# Knee Sleeve Recommendations



## Jesus H. Christ (Nov 8, 2013)

Looking for some advice from people with knee sleeve experience.

I have a pair of cheap ones, but they're kind of crappy quality, and slip down. Is it worth forking out for some SBDs or the like? I don't want any lift assistance at all, just the warmth for my knee joints.

Cheers.


----------



## xpower (Jul 28, 2009)

https://www.strengthshop.co.uk/ are bound to have something for you

https://www.strengthshop.co.uk/sleeves-wraps-straps/knee-sleeves/strengthshop-single-ply-hercules-knee-sleeves.html are what I use (keeps knee pain to a minimum for me)


----------



## gradziol (Feb 21, 2014)

Strengthshop and strengthshop only mate.


----------



## Muscle Supermkt (Nov 28, 2012)

I've got Tommy Kono knee bands and had them for over 5 years.

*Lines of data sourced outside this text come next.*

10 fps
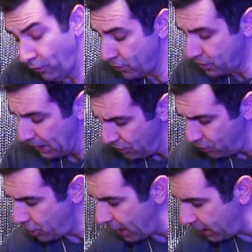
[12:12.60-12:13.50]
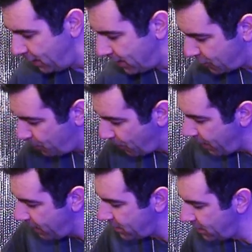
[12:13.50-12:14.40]
obviously you check the
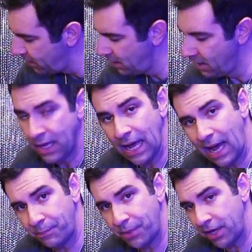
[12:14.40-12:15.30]
spring up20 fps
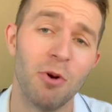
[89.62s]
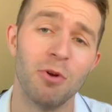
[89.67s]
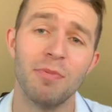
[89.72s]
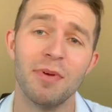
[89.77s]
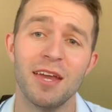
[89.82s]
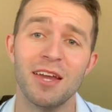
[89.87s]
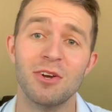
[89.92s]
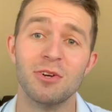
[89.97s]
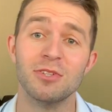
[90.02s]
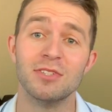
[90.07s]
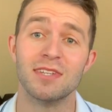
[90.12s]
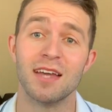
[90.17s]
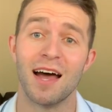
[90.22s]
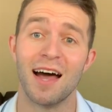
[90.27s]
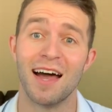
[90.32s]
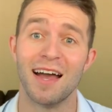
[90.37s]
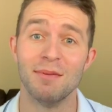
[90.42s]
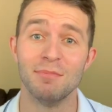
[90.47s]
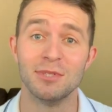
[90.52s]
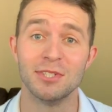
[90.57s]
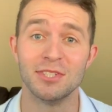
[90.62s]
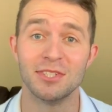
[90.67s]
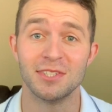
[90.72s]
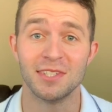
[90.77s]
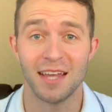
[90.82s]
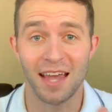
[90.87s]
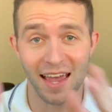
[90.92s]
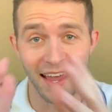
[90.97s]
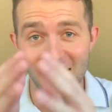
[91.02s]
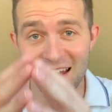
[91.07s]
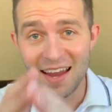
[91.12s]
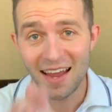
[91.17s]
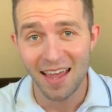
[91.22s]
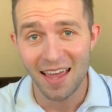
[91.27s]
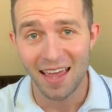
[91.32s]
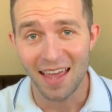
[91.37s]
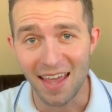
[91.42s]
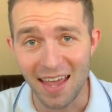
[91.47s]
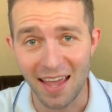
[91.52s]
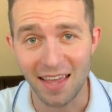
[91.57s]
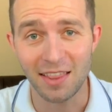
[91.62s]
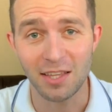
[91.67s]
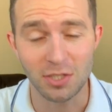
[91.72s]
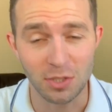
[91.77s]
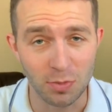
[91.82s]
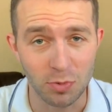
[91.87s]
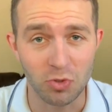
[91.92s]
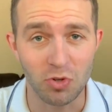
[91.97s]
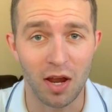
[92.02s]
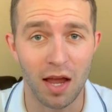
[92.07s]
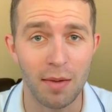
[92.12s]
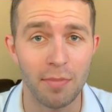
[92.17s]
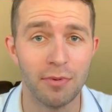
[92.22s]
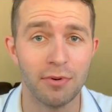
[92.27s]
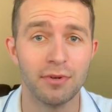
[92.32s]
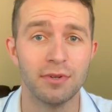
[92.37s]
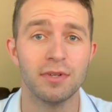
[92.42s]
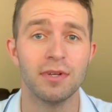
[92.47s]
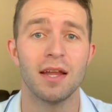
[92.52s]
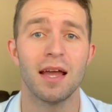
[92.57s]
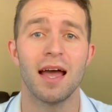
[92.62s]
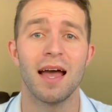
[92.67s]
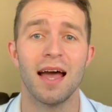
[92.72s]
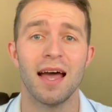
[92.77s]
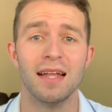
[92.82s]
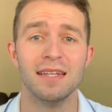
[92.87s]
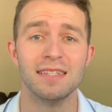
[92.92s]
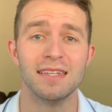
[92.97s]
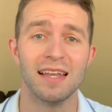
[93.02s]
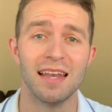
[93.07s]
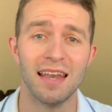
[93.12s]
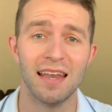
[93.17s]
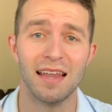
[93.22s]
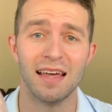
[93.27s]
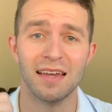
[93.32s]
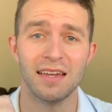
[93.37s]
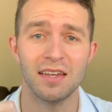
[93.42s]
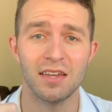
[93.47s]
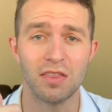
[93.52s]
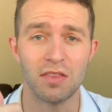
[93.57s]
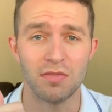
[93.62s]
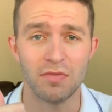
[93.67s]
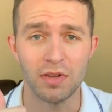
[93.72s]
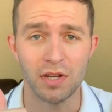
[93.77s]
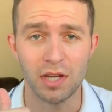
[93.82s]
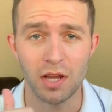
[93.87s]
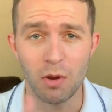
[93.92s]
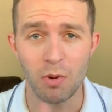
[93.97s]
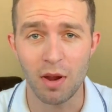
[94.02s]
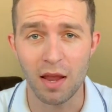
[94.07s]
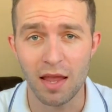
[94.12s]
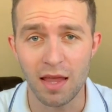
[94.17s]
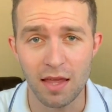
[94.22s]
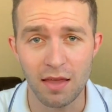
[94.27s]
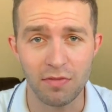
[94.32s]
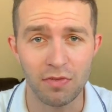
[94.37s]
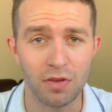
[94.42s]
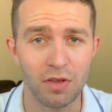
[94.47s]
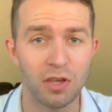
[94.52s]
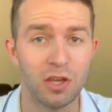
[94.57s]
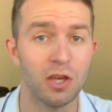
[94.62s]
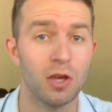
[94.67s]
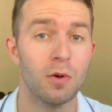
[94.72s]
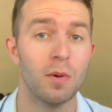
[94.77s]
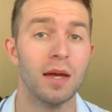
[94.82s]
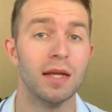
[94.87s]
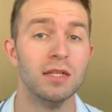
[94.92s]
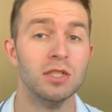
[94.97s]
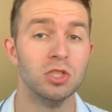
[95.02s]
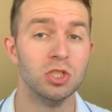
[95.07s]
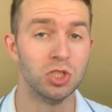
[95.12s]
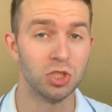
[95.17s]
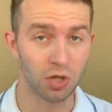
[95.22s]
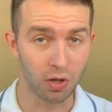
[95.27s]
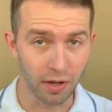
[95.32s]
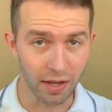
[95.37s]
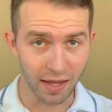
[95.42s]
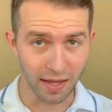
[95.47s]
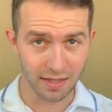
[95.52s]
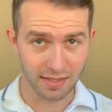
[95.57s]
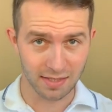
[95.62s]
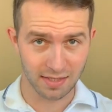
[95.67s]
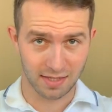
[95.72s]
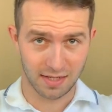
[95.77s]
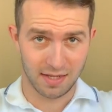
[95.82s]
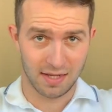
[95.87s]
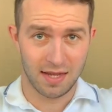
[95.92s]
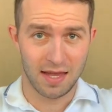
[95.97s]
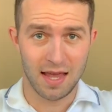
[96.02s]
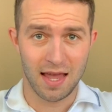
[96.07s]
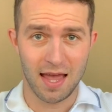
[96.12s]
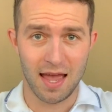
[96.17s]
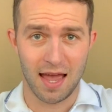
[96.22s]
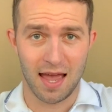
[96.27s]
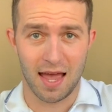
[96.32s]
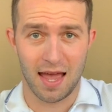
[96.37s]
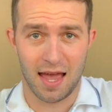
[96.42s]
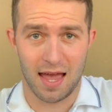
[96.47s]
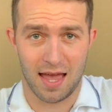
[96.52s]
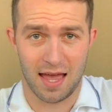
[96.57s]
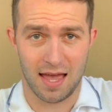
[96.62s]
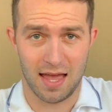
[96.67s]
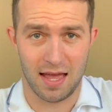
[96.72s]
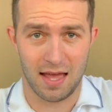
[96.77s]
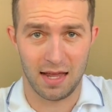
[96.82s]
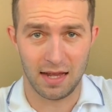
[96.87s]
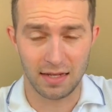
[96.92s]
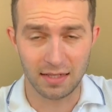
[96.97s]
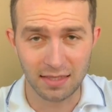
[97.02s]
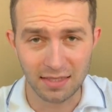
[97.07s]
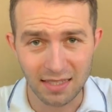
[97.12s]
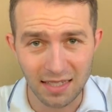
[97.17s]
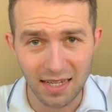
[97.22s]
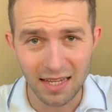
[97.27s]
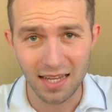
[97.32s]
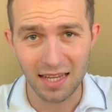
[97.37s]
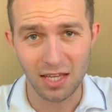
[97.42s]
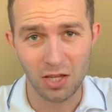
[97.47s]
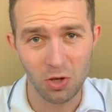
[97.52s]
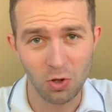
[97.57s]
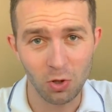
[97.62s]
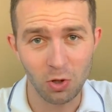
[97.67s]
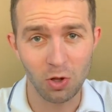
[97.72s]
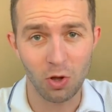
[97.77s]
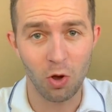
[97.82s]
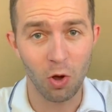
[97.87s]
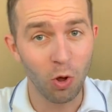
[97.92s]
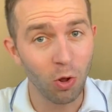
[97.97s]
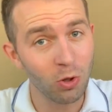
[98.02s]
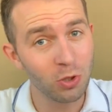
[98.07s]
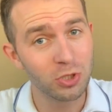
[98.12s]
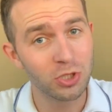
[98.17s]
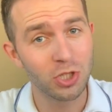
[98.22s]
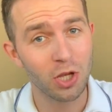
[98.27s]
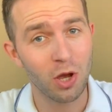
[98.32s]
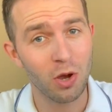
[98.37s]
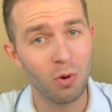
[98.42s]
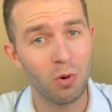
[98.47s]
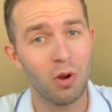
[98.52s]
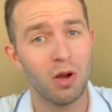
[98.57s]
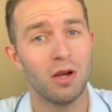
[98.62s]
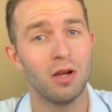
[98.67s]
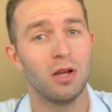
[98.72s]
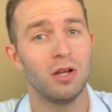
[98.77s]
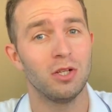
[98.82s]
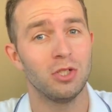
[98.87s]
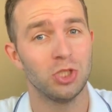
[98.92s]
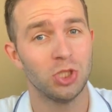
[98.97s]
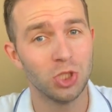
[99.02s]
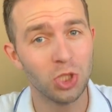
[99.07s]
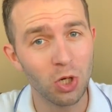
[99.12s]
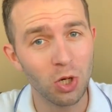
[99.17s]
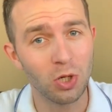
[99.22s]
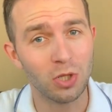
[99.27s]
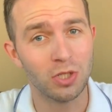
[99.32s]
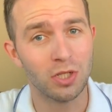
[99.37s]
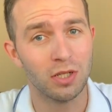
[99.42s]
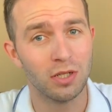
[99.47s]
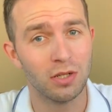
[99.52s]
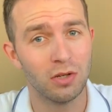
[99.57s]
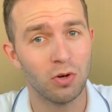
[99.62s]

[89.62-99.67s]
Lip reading: would be a good time to say hit the subscribe button and like the video if you enjoy it, and you should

They are still going strong, and I use them every leg session!

Other than that I would recommend the Rehband brand.

As pointed out above, the Strength Shop range is spot on too.

Great investment mate


----------



## Jesus H. Christ (Nov 8, 2013)

Thanks for the replies, guys.


----------



## bigchickenlover (Jul 16, 2013)

SBD or strength shop do the trick just make sure you get the right size


----------



## doyle1987 (Jan 5, 2014)

Sbd ones are best imo.


----------



## Jesus H. Christ (Nov 8, 2013)

doyle1987 said:


> Sbd ones are best imo.


Are they thin enough not to provide lift assistance?


----------



## doyle1987 (Jan 5, 2014)

Jesus H. Christ said:


> Are they thin enough not to provide lift assistance?


no they are quite thick, they aint gonna add any serious weights to your lifts but they help make you feel bit more sturdy and keep knees nice warm.


----------